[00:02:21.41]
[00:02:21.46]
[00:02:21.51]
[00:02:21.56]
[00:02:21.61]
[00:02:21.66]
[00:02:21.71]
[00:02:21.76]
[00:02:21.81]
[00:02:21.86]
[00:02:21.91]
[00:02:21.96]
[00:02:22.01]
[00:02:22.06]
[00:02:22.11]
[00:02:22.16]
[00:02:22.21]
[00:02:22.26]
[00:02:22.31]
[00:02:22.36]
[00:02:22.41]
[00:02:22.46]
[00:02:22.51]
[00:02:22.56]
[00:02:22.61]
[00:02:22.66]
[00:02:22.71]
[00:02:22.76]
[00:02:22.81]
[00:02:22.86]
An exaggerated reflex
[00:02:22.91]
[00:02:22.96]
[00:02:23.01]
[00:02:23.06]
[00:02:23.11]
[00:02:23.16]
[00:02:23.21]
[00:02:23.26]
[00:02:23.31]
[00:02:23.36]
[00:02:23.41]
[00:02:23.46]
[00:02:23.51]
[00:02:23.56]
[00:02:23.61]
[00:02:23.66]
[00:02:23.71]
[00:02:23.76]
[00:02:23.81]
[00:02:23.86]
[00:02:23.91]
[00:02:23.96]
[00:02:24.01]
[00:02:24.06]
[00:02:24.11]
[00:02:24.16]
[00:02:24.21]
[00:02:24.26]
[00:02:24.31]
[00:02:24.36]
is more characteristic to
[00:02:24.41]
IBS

Problem description: Repeat the data exactly. Leave nothing out.

Answer space:
[00:02:21.41]
[00:02:21.46]
[00:02:21.51]
[00:02:21.56]
[00:02:21.61]
[00:02:21.66]
[00:02:21.71]
[00:02:21.76]
[00:02:21.81]
[00:02:21.86]
[00:02:21.91]
[00:02:21.96]
[00:02:22.01]
[00:02:22.06]
[00:02:22.11]
[00:02:22.16]
[00:02:22.21]
[00:02:22.26]
[00:02:22.31]
[00:02:22.36]
[00:02:22.41]
[00:02:22.46]
[00:02:22.51]
[00:02:22.56]
[00:02:22.61]
[00:02:22.66]
[00:02:22.71]
[00:02:22.76]
[00:02:22.81]
[00:02:22.86]
An exaggerated reflex
[00:02:22.91]
[00:02:22.96]
[00:02:23.01]
[00:02:23.06]
[00:02:23.11]
[00:02:23.16]
[00:02:23.21]
[00:02:23.26]
[00:02:23.31]
[00:02:23.36]
[00:02:23.41]
[00:02:23.46]
[00:02:23.51]
[00:02:23.56]
[00:02:23.61]
[00:02:23.66]
[00:02:23.71]
[00:02:23.76]
[00:02:23.81]
[00:02:23.86]
[00:02:23.91]
[00:02:23.96]
[00:02:24.01]
[00:02:24.06]
[00:02:24.11]
[00:02:24.16]
[00:02:24.21]
[00:02:24.26]
[00:02:24.31]
[00:02:24.36]
is more characteristic to
[00:02:24.41]
IBS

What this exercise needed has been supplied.